El Salmo 135, llamado «el gran Hallel», despliega en dos partes complementarias la acción misericordiosa de Dios. La primera, como vimos anteriormente, exalta la creación como un reflejo de su belleza y sabiduría. La segunda parte, que ahora meditamos, se centra en la historia de salvación, donde Dios actúa de manera directa y liberadora, mostrando su hesed, es decir, su amor fiel y misericordioso, en los acontecimientos de la historia humana.
El salmista recuerda los momentos fundamentales del éxodo: la liberación de Egipto, el paso por el mar Rojo y el camino por el desierto, símbolos de la victoria de Dios sobre la opresión y el mal. Estos hechos, que culminan en la entrada a la tierra prometida, reflejan la fidelidad de Dios a su alianza y anticipan la obra redentora de Cristo. Como lo expresan los Padres de la Iglesia, en Cristo se cumple la revelación divina, pues él es el don supremo del Padre, quien, al encarnarse, asumió nuestra humanidad para liberarnos del pecado y ofrecernos la vida eterna.

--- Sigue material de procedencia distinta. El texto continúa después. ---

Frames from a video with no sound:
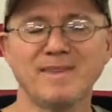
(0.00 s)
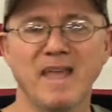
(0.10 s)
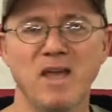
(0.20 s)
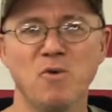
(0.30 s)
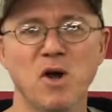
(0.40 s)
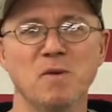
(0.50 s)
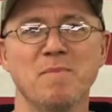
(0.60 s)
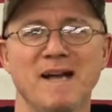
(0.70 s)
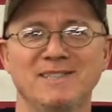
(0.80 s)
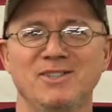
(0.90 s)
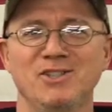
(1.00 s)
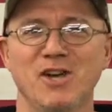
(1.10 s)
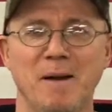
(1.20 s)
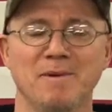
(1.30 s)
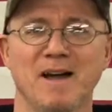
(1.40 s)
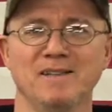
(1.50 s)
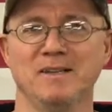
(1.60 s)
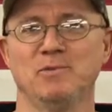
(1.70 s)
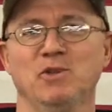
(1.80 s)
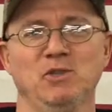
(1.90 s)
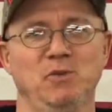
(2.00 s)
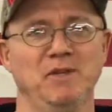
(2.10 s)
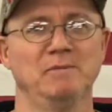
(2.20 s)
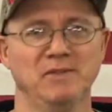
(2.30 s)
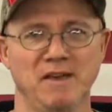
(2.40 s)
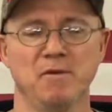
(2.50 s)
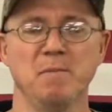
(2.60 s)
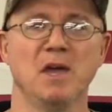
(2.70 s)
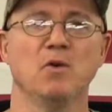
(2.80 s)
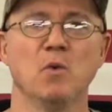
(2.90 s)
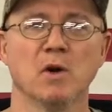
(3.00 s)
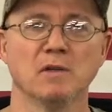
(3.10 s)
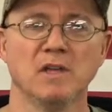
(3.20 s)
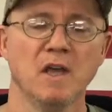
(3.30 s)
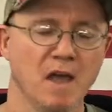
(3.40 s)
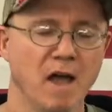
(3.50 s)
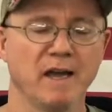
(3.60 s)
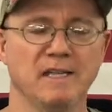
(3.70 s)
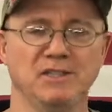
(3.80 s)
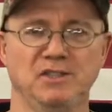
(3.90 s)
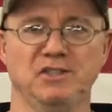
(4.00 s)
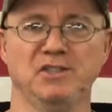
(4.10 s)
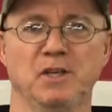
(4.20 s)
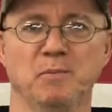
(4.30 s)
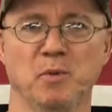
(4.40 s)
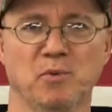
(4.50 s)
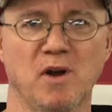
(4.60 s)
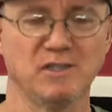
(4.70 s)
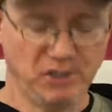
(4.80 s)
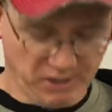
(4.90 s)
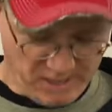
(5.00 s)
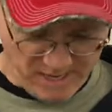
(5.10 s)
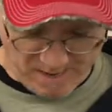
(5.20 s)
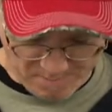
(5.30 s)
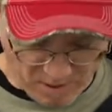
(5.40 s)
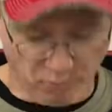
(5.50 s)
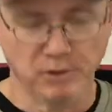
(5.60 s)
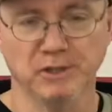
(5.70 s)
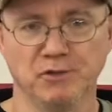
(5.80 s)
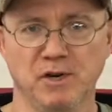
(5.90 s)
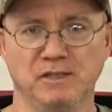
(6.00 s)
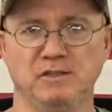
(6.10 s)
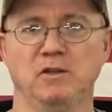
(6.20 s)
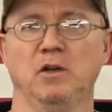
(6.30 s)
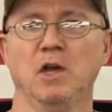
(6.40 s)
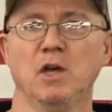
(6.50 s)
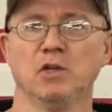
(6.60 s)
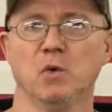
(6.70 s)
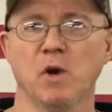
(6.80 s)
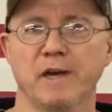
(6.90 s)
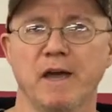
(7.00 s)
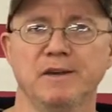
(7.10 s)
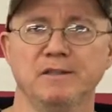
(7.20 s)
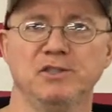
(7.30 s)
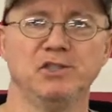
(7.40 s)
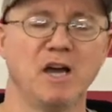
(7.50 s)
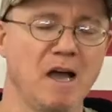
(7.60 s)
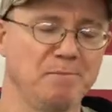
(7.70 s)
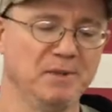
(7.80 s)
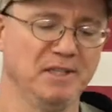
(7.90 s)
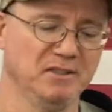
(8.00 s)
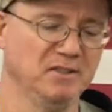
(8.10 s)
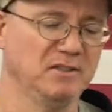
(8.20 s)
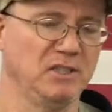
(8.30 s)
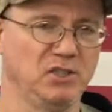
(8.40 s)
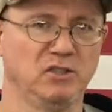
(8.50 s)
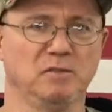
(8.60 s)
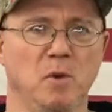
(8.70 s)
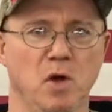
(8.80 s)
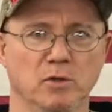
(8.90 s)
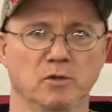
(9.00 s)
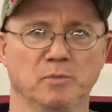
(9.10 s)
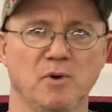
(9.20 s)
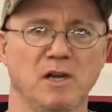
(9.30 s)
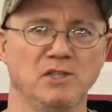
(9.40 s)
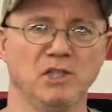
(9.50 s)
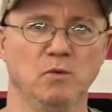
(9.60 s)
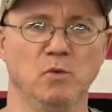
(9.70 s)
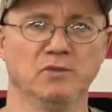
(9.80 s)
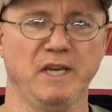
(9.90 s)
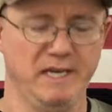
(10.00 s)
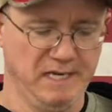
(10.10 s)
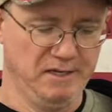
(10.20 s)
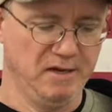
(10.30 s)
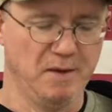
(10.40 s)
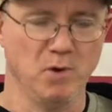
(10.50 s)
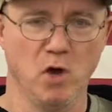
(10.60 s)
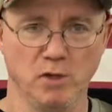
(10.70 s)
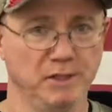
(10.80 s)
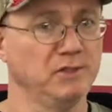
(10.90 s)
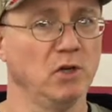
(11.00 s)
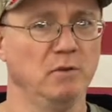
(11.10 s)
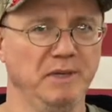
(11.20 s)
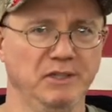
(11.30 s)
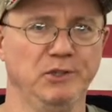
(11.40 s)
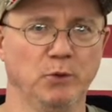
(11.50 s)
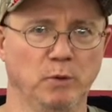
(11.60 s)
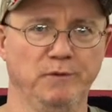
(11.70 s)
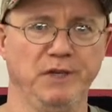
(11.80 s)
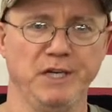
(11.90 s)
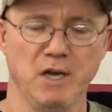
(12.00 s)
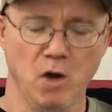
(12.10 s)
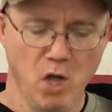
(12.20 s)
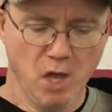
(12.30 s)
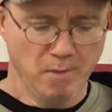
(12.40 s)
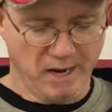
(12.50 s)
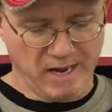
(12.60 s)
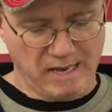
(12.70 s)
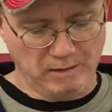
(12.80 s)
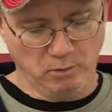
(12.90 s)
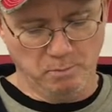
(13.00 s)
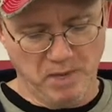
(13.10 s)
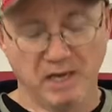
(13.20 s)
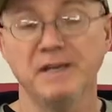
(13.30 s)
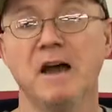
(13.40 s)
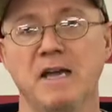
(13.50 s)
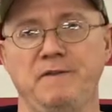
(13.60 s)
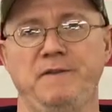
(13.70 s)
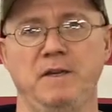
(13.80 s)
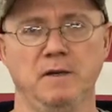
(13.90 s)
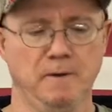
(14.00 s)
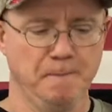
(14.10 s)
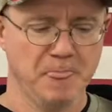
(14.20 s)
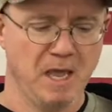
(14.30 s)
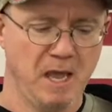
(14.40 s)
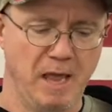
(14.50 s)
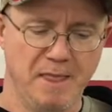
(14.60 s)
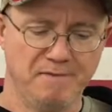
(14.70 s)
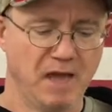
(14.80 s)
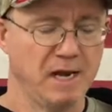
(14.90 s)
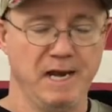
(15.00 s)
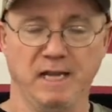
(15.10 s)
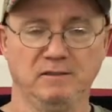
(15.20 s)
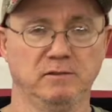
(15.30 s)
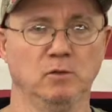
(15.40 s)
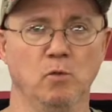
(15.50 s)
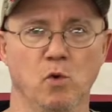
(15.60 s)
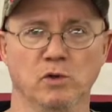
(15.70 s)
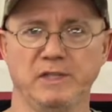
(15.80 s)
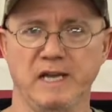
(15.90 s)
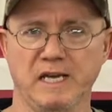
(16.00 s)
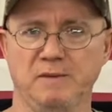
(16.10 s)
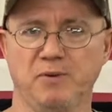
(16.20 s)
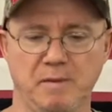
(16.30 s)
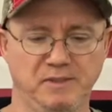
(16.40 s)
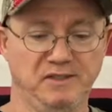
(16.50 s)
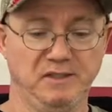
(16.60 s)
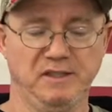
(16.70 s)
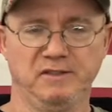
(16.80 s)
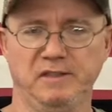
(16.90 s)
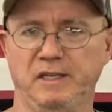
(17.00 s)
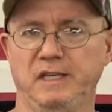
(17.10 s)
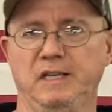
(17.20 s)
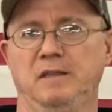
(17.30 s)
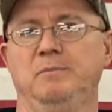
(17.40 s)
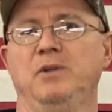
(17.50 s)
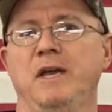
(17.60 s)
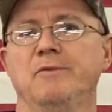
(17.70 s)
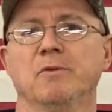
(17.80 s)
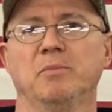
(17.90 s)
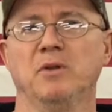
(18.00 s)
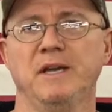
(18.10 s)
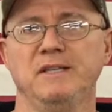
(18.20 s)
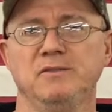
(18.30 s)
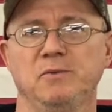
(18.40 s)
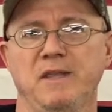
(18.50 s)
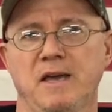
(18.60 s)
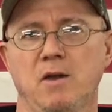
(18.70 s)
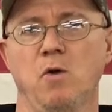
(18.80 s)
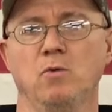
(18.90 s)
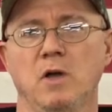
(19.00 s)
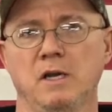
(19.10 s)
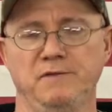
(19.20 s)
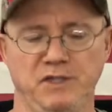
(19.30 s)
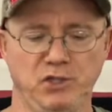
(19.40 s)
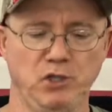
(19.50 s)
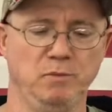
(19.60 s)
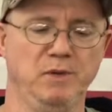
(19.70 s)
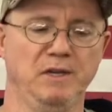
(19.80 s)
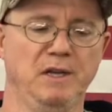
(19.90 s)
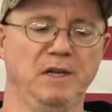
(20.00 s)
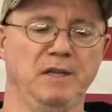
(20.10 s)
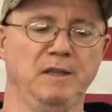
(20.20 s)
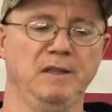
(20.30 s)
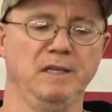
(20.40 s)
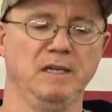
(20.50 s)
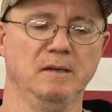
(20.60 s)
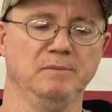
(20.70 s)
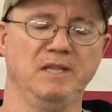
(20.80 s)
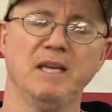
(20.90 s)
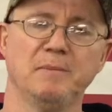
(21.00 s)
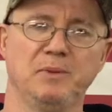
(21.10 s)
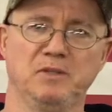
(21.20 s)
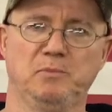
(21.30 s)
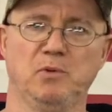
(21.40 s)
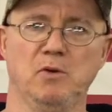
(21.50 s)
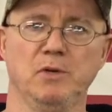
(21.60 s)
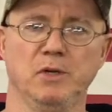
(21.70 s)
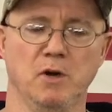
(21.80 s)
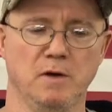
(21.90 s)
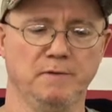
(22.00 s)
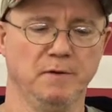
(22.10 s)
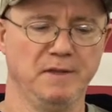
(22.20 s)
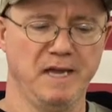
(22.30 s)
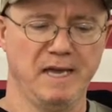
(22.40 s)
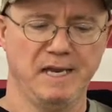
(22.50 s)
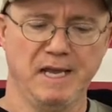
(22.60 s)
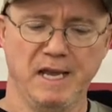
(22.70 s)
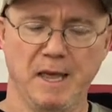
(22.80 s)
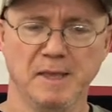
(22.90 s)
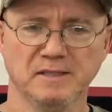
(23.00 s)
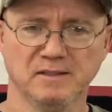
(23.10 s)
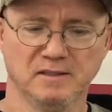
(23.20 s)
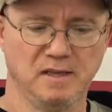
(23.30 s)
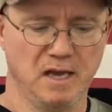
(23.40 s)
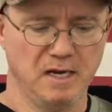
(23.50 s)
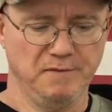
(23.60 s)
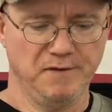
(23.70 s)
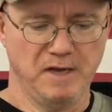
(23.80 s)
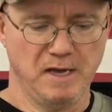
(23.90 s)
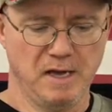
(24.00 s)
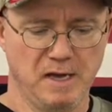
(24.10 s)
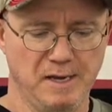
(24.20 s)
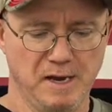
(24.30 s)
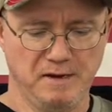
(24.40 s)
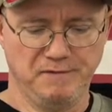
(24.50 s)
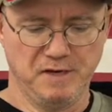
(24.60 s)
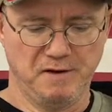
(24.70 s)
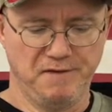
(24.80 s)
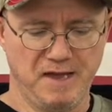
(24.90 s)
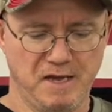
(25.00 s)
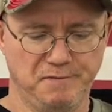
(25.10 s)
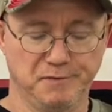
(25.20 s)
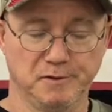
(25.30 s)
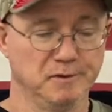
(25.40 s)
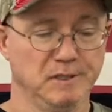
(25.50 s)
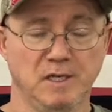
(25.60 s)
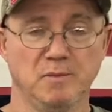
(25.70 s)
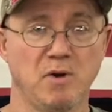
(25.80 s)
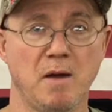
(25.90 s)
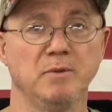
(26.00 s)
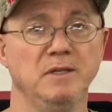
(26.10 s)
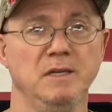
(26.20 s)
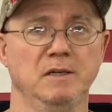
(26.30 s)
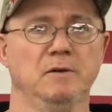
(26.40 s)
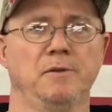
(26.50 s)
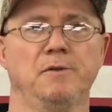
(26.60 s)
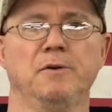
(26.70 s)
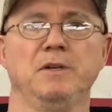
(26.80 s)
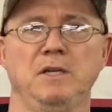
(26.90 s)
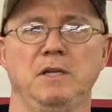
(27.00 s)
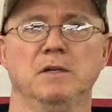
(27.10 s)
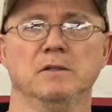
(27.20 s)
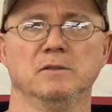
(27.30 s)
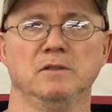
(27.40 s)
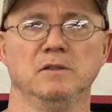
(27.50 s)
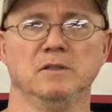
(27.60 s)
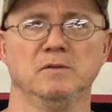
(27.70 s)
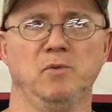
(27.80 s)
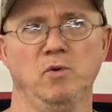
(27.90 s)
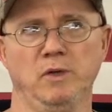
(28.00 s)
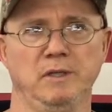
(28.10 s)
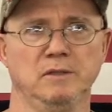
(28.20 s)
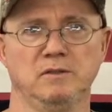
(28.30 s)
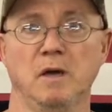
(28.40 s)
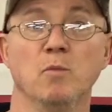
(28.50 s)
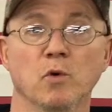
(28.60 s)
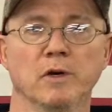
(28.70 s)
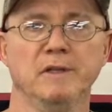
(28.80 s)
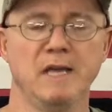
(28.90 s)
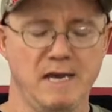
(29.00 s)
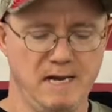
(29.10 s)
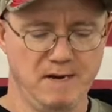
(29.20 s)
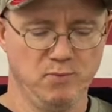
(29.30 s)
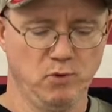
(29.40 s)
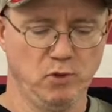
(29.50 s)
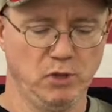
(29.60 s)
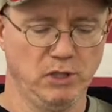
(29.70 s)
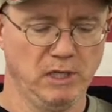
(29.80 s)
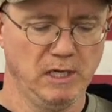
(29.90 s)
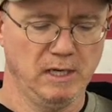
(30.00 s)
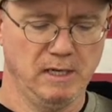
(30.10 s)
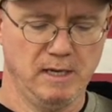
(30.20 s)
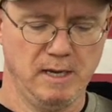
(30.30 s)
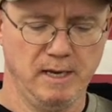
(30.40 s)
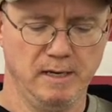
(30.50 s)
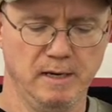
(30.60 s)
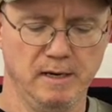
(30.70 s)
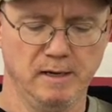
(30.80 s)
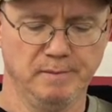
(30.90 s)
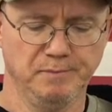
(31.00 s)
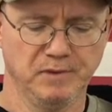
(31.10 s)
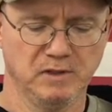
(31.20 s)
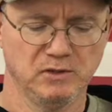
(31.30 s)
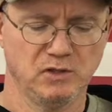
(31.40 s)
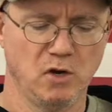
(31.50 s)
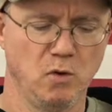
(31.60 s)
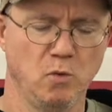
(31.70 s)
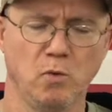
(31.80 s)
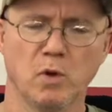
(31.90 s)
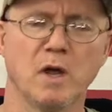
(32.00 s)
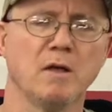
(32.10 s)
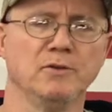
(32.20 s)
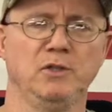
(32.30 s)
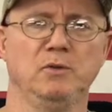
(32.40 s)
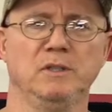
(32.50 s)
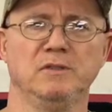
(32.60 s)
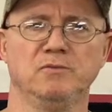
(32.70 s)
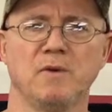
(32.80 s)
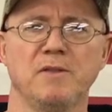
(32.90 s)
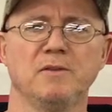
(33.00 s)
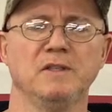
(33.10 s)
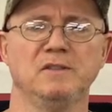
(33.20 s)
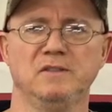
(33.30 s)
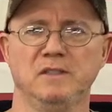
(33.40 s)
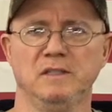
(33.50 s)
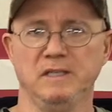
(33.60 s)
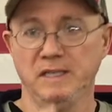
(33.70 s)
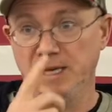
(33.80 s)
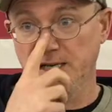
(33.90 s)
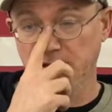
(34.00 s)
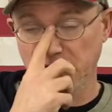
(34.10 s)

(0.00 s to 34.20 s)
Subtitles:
Hey, welcome back to the shop, guys. I'm Chris with M7 Metalworks. I got just a simple project today. I'm not really dressed to work out in the shop, but this is such a small little project. It won't take any time at all, and it's going to be a short video. I got a little buck knife here, and they've got an excellent warranty. I could probably send this in and get the blade replaced without a whole lot of issue, but the tip has broken off on that. And this is kind of a knife that I've had for probably near 30 years at this point, somewhere in that neighborhood. And so what I'll do is, rather than send it in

Este salmo nos invita a cultivar una memoria viva de los beneficios divinos. Aunque las pruebas y el sufrimiento puedan nublar nuestro corazón, el salmo nos enseña a redescubrir cada día la misericordia eterna de Dios. Esa misericordia no solo se manifiesta en las maravillas del cosmos o en los grandes hitos de la historia, sino también en la presencia constante de Cristo en la Eucaristía, su Palabra y nuestras vidas. Que este canto de alabanza despierte en nosotros un corazón agradecido y consciente de que, en cada momento, «es eterna su misericordia».